In der zentralen Stadt Golo im sudanesischen Bundesstaat Darfur haben lokale Bewohner begonnen, beschädigte Straßenabschnitte mit einfachsten Mitteln zu reparieren – ausschließlich durch Handarbeit. Die Bevölkerung entfernt Steine, Erdreich und Trümmer, um eine wichtige Verbindungsstraße wieder passierbar zu machen, die bisher aufgrund schwerer Zerstörungen für medizinische und humanitäre Fahrzeuge unzugänglich war.

Die Initiative entstand aus der Not heraus: Nach monatelangen Kämpfen zwischen bewaffneten Gruppen ist die Infrastruktur in großen Teilen Darfurs zusammengebrochen.
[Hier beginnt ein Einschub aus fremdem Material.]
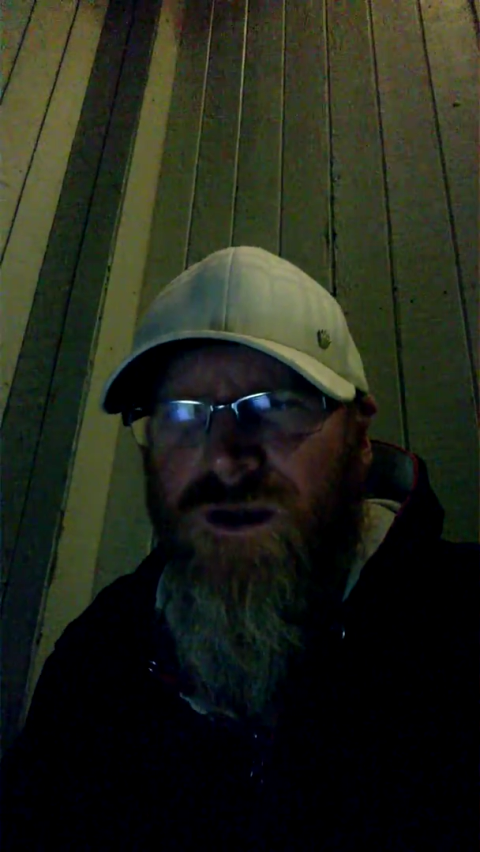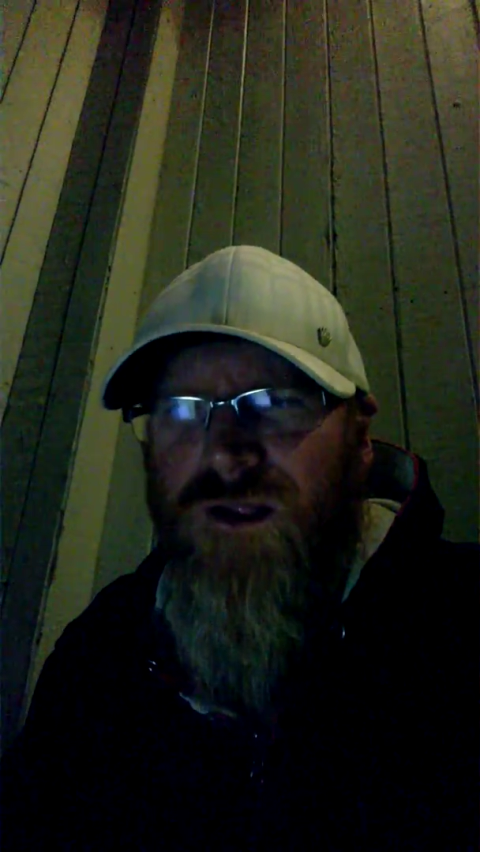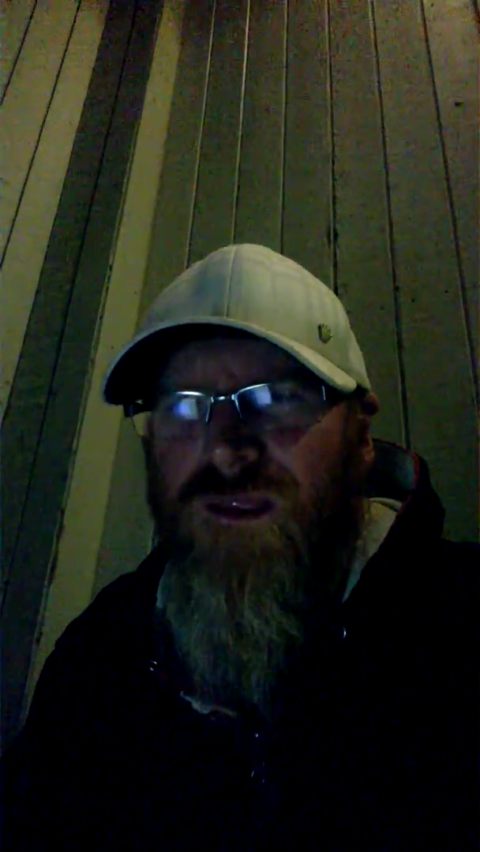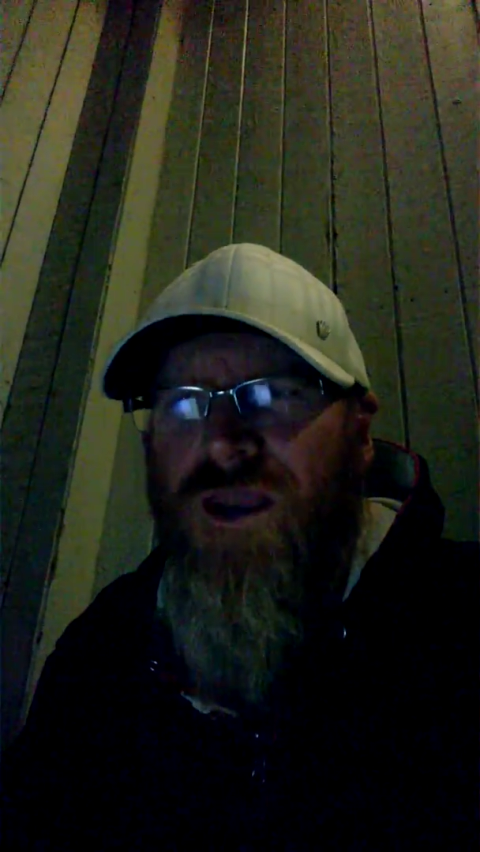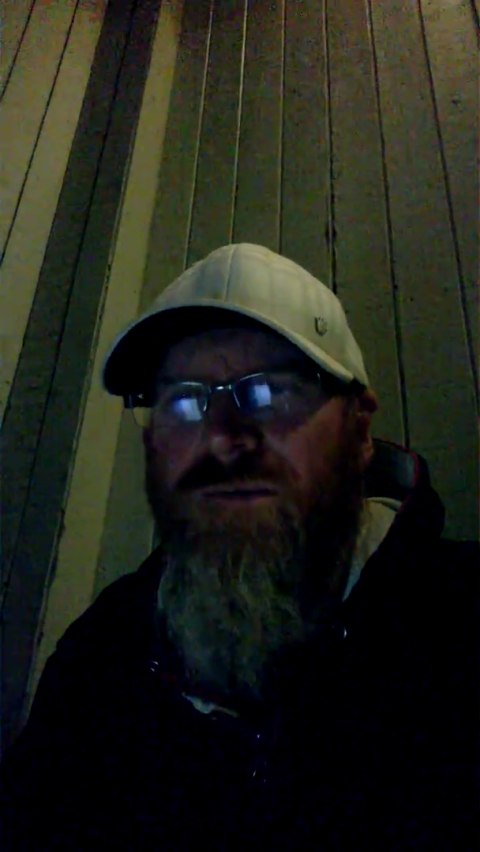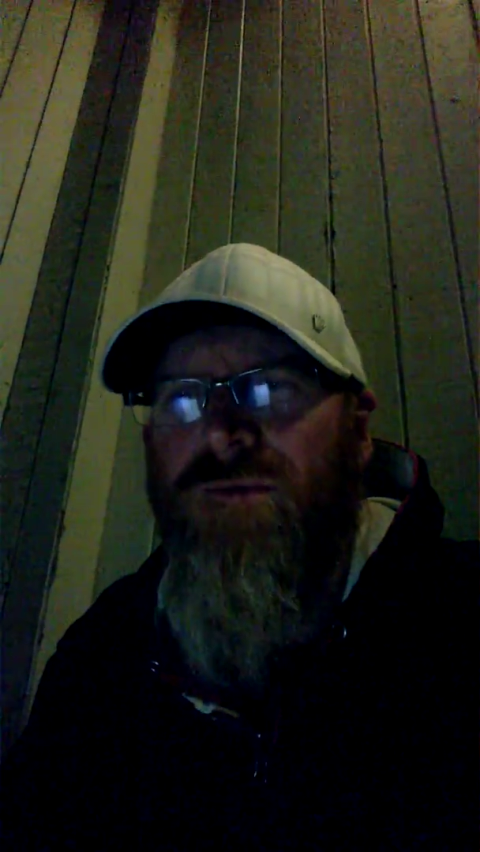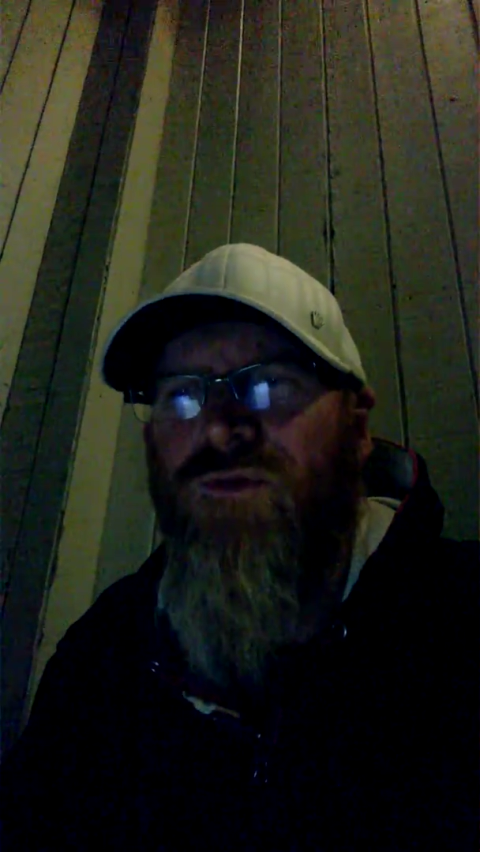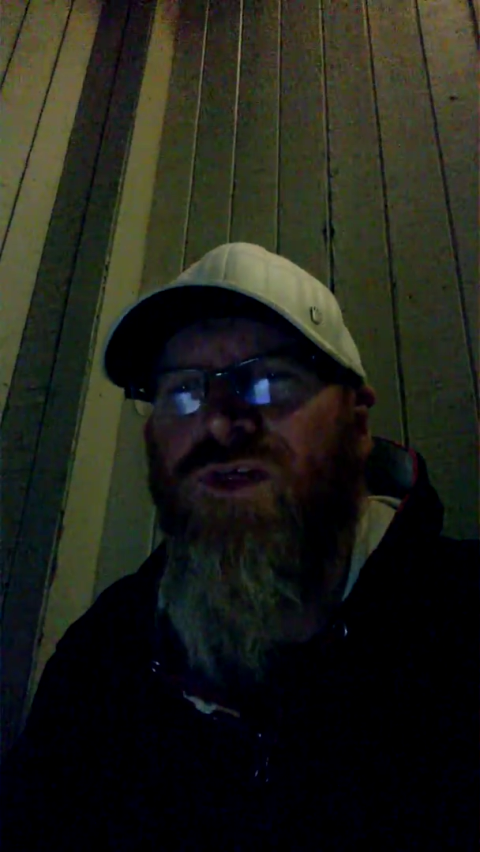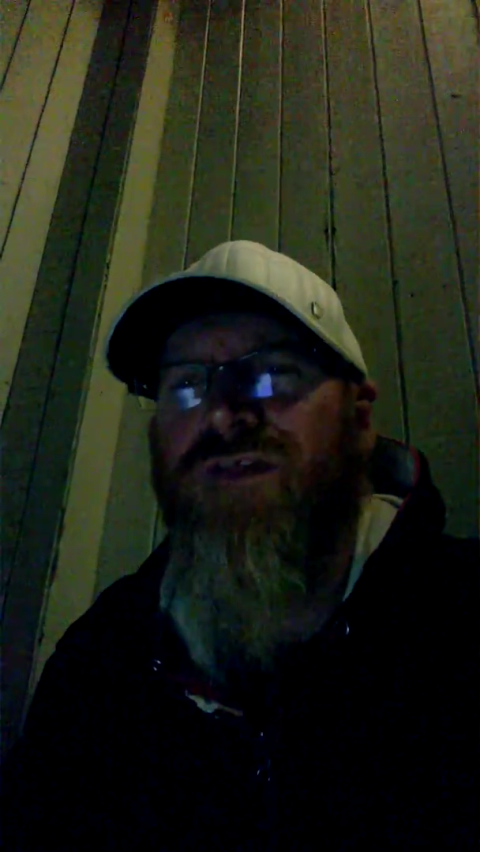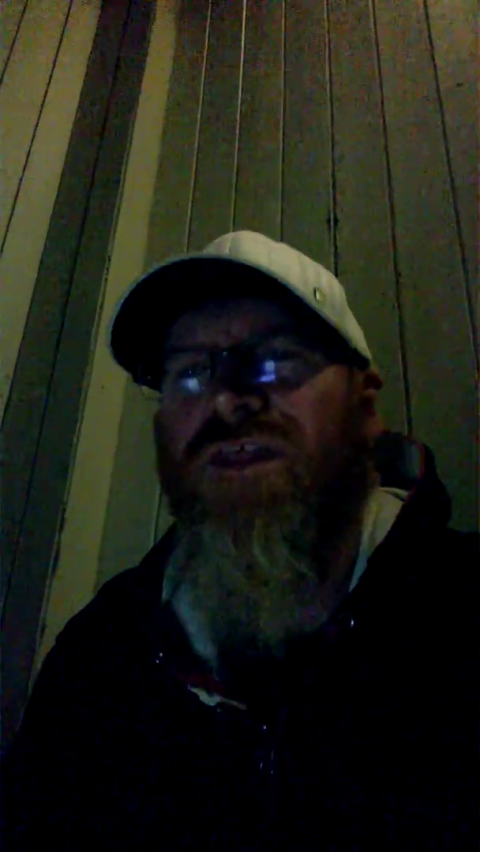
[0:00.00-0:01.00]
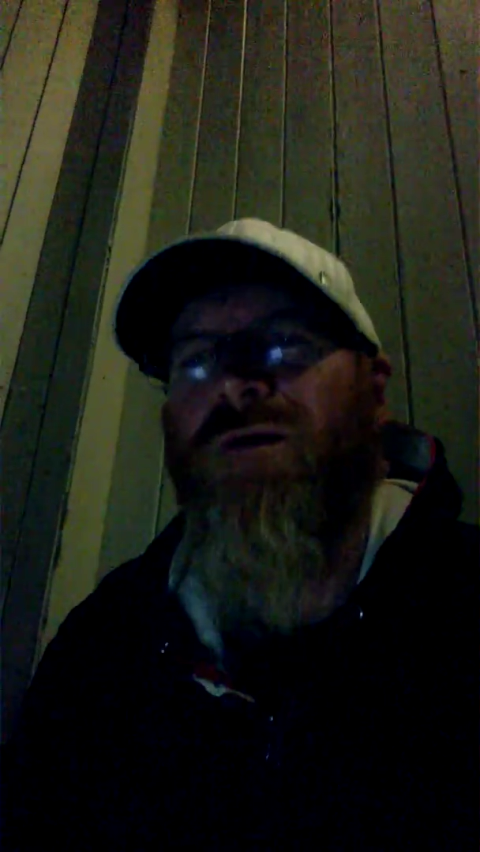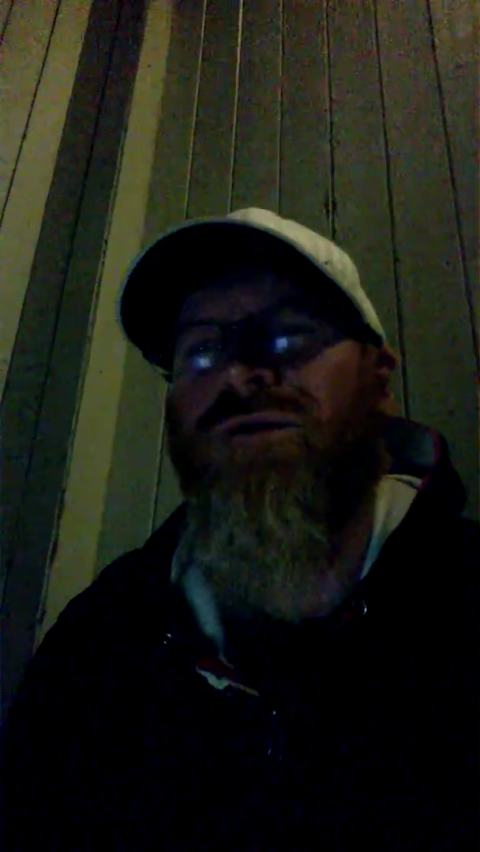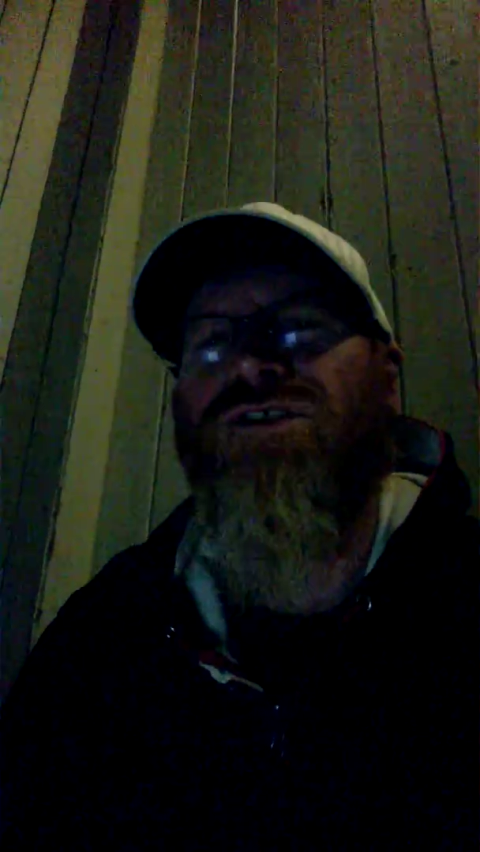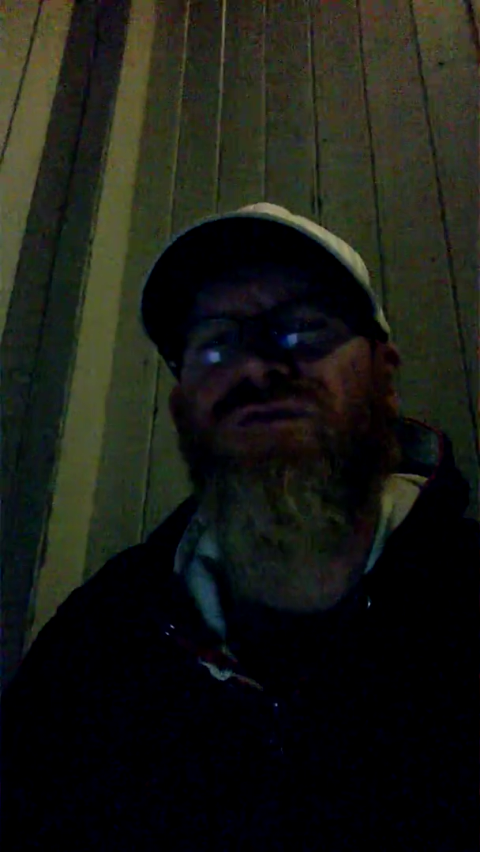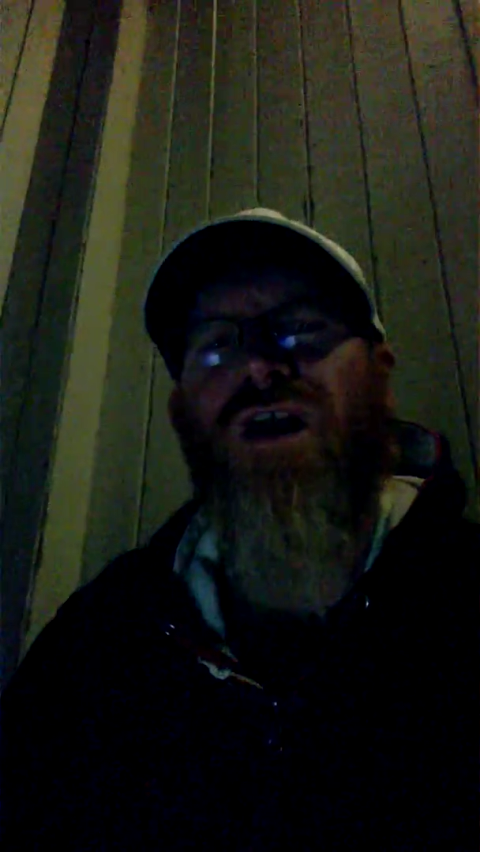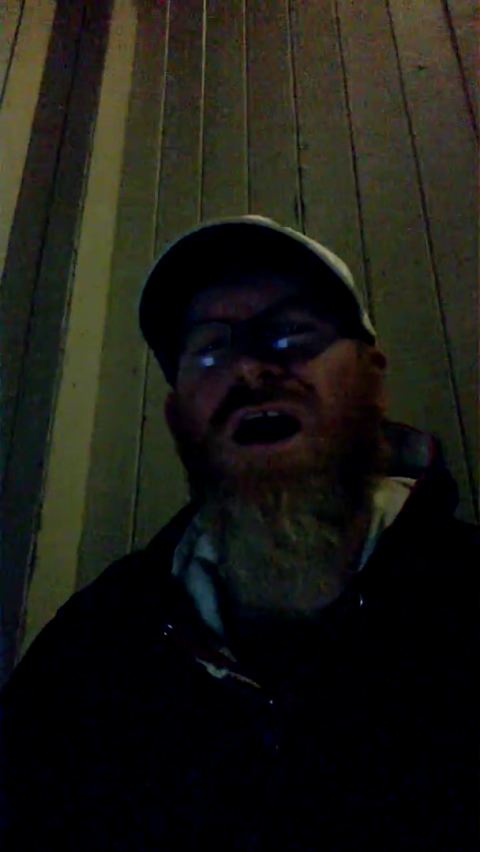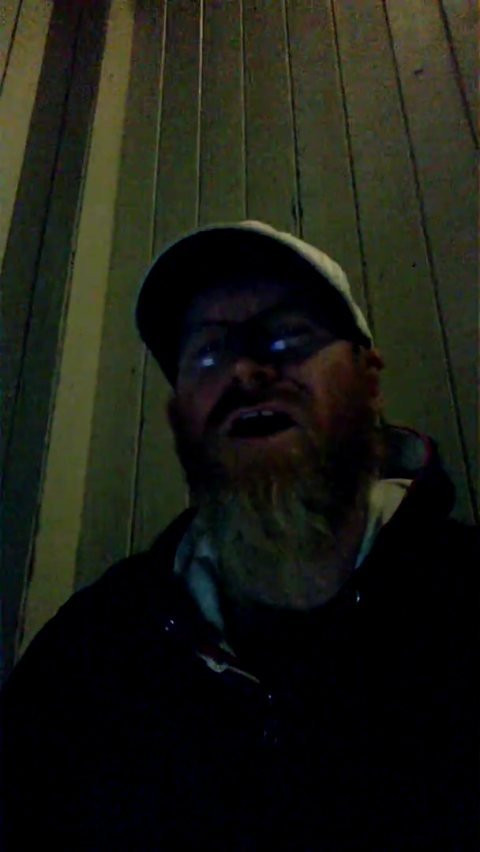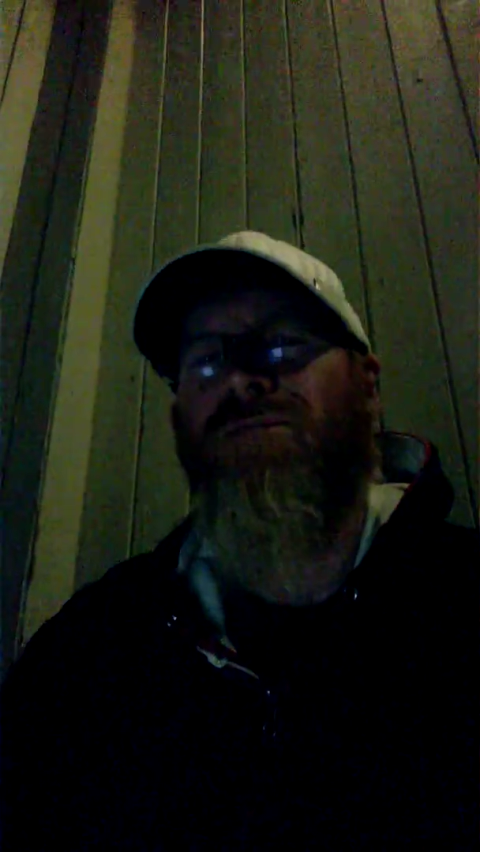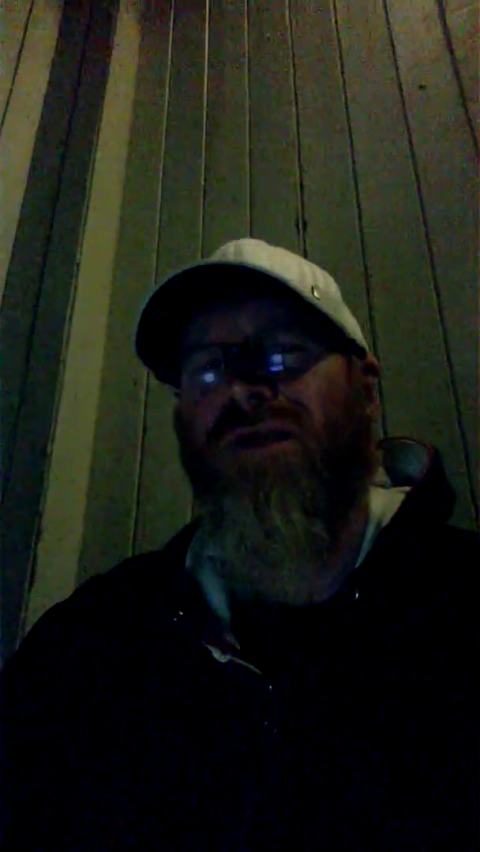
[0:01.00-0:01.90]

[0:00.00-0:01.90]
A lot of people think the image of God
Krankentransporte, Lieferungen medizinischer Hilfsgüter und Evakuierungen verletzter Personen waren daher massiv erschwert. Durch die manuelle Instandsetzung der Straße erhofft sich die Gemeinschaft, schnelleren Zugang zu Gesundheitsdiensten und dringend benötigter Nothilfe zu ermöglichen.

Internationale Hilfsorganisationen begrüßten die Bemühungen, wiesen jedoch darauf hin, dass langfristige Lösungen nur durch strukturelle Wiederaufbauprogramme und Sicherheitsgarantien möglich seien. Bislang fehlen jedoch ausreichende technische Ressourcen und internationale Unterstützung vor Ort. Die Reparaturaktion bleibt daher ein Zeichen lokaler Resilienz inmitten anhaltender humanitärer Krise.